Phosphorylation of estrogen receptor α serine 167 is predictive of response to endocrine therapy and increases postrelapse survival in metastatic breast cancer

Introduction Endocrine therapy is the most important treatment option for women with hormone-receptor-positive breast cancer. The potential mechanisms for endocrine resistance involve estrogen receptor (ER)-coregulatory proteins and crosstalk between ER and other growth factor signaling networks. However, the factors and pathways responsible for endocrine resistance are still poorly identified. Methods Using immunohistochemical techniques, we focused on the expression and phosphorylation of hormone receptors themselves and examined the phosphorylation of ER-alpha Ser118 and ER-alpha Ser167 and the expression of ER-alpha, ER-beta 1, ER-beta cx/ beta 2, progesterone receptor ( PR), PRA, and PRB in the primary breast carcinomas of 75 patients with metastatic breast cancer who received first-line treatment with endocrine therapy after relapse. Results Phosphorylation of ER-alpha Ser118, but not Ser167, was positively associated with overexpression of HER2, and HER2-positive tumors showed resistance to endocrine therapy.

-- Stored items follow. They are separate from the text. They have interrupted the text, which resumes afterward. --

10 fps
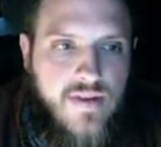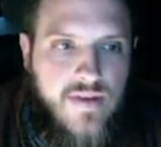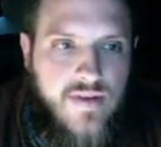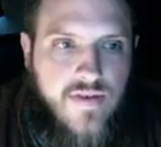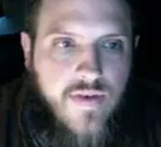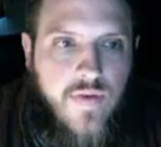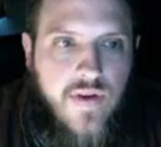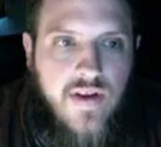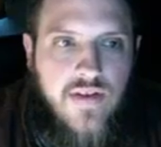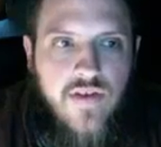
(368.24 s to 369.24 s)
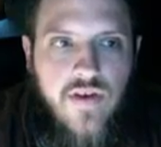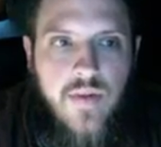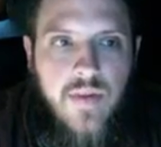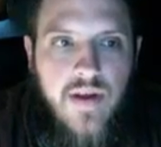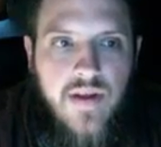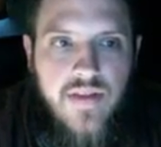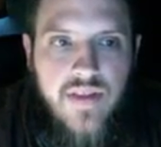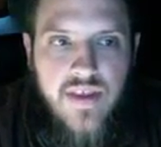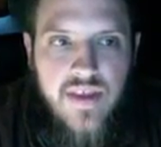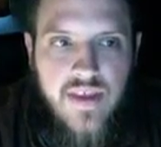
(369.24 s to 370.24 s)
So if we're going to talk about
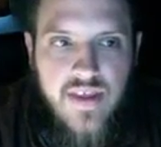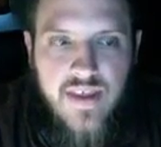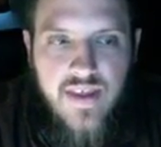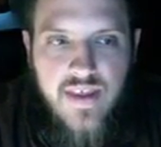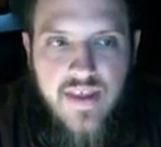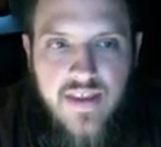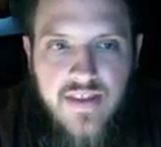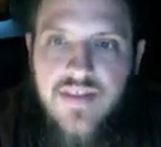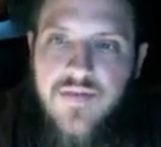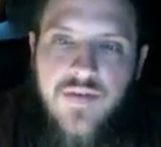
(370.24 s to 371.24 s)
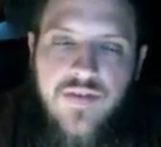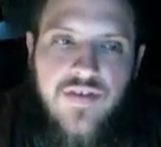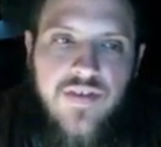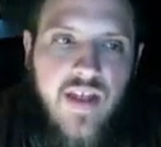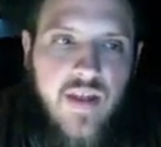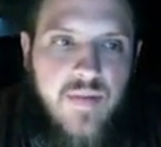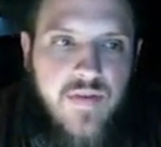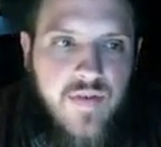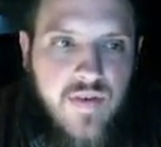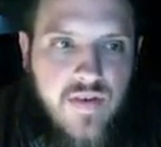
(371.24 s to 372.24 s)
the differences in
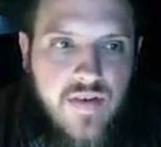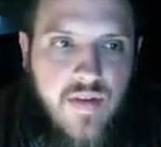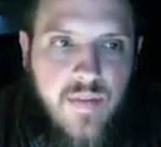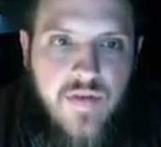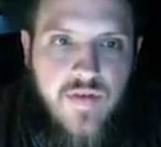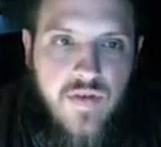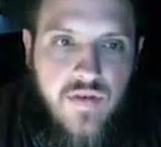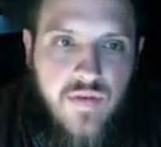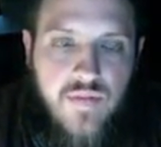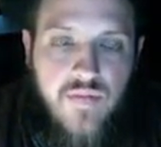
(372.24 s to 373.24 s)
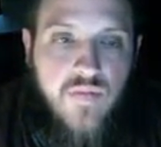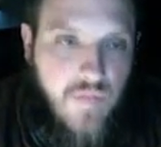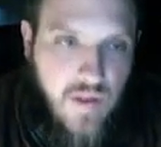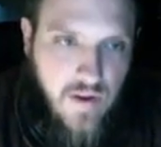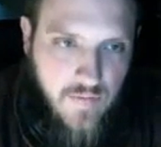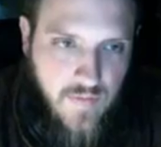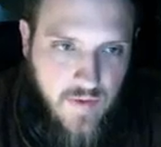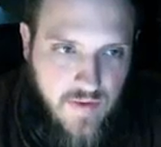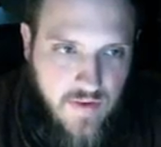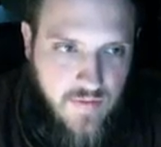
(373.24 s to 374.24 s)
atmosphere and temperature, they are
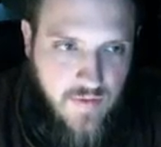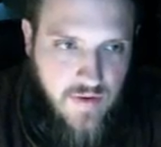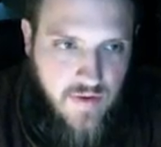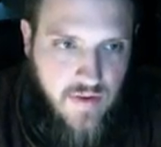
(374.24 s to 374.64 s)
very different.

The present study has shown for the first time that phosphorylation of ER-alpha Ser167, but not Ser118, and expression of PRA and PRB, as well as ER-alpha and PR in primary breast tumors are predictive of response to endocrine therapy, whereas expression of ER-beta 1 and ER-beta cx/beta 2 did not affect response to the therapy. In addition, patients with either high phosphorylation of ER-alpha Ser167, or high expression of ER-alpha, PR, PRA, or PRB had a significantly longer survival after relapse. Conclusion These data suggest that phosphorylation of ER-alpha Ser167 is helpful in selecting patients who may benefit from endocrine therapy and is a prognostic marker in metastatic breast cancer.